The fact that some of the acts of one party are forbidden, doesn't mean the other party may commit crimes in response. Specifically, the Geneva conventions talk of proportionality: "Art. 53. Any destruction by the Occupying Power of real or personal property belonging individually or collectively to private persons, or to the State, or to other public authorities, or to social or cooperative organizations, is prohibited, except where such destruction is rendered absolutely necessary by military operations." Given furthermore the fact that Israeli's occupation of Gaza is illegal by international law in general, any action taken by Israel to keep Gaza occupied is in fact a crime (though not necessarily by the Geneva conventions, which only deals with very specific humanitarian issues).
Actually the Geneva conventions cover several aspects about war that have humanitarian consequences: the treatment of prisoners of war, the treatment of a population by their occupier, and so on.

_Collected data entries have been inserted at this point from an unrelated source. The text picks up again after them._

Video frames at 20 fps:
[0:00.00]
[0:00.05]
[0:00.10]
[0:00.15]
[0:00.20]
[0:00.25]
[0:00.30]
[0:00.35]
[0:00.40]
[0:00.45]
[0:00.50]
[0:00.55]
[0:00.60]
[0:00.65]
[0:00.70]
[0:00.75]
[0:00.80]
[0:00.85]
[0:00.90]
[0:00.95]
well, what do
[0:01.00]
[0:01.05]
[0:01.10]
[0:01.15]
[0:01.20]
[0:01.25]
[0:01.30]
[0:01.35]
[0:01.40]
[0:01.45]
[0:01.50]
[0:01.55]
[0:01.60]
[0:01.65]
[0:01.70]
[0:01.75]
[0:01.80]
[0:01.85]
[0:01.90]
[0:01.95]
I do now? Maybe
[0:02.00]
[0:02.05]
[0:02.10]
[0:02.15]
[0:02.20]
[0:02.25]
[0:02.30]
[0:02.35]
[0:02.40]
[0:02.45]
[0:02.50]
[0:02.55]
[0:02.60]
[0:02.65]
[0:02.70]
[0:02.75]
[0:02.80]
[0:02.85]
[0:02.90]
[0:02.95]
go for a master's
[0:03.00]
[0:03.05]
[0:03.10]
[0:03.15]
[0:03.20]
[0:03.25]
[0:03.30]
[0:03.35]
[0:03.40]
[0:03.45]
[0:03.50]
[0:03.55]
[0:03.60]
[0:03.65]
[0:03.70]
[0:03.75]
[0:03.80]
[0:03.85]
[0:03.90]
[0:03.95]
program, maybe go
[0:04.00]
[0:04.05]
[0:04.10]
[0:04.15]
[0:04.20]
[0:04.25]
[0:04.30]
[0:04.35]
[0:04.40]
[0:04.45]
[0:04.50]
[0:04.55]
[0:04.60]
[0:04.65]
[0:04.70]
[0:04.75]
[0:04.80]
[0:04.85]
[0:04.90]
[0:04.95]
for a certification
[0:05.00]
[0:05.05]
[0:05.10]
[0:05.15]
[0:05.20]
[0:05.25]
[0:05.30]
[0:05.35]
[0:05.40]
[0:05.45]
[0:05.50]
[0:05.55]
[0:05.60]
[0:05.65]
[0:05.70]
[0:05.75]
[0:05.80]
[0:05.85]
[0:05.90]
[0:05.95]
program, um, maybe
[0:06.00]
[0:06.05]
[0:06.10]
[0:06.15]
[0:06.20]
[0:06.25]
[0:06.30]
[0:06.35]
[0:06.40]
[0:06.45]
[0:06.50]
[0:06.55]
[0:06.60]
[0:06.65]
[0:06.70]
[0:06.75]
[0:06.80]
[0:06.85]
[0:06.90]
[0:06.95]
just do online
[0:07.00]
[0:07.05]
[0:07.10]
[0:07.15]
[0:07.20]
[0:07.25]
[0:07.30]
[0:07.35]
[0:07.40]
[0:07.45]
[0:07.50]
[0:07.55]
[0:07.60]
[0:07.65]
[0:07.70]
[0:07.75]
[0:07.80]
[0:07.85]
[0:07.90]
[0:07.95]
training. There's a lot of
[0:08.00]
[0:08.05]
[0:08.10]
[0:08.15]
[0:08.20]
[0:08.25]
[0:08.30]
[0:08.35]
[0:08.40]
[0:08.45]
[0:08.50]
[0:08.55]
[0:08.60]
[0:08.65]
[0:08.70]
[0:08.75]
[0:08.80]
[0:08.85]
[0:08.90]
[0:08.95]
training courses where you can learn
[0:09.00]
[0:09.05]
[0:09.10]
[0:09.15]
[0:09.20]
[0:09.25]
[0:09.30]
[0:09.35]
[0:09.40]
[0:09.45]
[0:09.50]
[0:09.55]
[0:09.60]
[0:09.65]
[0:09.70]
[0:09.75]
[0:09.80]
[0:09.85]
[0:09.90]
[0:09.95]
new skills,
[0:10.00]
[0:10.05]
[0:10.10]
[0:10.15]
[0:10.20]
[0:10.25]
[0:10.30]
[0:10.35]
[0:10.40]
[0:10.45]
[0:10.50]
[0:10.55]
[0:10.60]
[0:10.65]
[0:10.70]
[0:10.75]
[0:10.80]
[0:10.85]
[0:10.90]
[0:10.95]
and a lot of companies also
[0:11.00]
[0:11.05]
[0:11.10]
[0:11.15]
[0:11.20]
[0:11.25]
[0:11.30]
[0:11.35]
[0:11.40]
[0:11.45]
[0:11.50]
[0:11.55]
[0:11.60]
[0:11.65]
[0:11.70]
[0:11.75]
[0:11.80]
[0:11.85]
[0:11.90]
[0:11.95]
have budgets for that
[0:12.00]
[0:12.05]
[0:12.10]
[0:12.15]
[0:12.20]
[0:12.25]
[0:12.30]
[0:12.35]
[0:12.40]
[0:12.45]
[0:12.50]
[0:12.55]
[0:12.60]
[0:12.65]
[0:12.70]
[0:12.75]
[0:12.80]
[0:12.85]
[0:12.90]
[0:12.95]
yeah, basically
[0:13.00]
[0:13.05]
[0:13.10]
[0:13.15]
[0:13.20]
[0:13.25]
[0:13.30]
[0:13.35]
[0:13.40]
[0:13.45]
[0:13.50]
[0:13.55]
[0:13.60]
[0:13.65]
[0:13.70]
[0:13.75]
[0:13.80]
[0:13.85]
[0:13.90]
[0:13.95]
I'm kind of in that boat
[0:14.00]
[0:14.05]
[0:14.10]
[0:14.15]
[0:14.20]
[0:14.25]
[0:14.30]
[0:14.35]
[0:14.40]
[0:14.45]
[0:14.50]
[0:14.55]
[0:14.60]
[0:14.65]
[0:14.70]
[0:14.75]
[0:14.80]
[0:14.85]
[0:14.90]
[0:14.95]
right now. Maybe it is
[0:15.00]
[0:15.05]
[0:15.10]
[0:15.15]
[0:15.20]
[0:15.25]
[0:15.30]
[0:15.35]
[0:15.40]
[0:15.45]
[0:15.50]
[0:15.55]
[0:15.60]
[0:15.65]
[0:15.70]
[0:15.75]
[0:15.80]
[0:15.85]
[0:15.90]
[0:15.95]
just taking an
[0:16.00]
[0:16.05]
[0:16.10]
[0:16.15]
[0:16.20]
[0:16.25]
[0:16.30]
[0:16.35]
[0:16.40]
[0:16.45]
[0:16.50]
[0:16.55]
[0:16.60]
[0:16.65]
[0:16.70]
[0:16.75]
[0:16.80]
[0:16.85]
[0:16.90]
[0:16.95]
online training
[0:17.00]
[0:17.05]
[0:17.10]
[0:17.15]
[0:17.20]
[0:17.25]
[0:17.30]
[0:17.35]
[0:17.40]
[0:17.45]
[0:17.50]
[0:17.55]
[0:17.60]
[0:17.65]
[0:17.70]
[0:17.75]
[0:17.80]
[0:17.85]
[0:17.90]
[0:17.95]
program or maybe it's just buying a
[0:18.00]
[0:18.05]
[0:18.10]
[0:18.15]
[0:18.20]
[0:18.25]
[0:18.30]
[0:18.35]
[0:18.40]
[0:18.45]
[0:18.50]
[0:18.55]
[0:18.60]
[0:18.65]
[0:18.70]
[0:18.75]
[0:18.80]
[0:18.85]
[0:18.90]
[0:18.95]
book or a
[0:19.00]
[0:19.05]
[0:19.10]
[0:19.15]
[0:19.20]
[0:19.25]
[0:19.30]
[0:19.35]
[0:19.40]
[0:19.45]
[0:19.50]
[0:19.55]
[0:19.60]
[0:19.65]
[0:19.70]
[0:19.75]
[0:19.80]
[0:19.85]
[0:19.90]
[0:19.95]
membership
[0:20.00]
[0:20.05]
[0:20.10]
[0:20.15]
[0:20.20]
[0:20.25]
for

It's the responsibility, not the discretion of the commander.
It's very true that no army ever respects the Geneva conventions. Israel, the United States and many other countries tend to profess how humane their acts of war are. Ofcourse, the harder they claim this, the more of a lie it usually is. (Collective punishment in Palestine, 10,000s of civilian prisoners of war without any outlook on a trial, but with rampant torture going on, the United States ofcourse has Guantanamo Bay, the en-masse destruction of civilian infrastructure in Iraq during both wars there, and so on). Regarding the statement you make about Hezbollah's declarations on multiple occasions, would you mind providing a reference to one such declaration?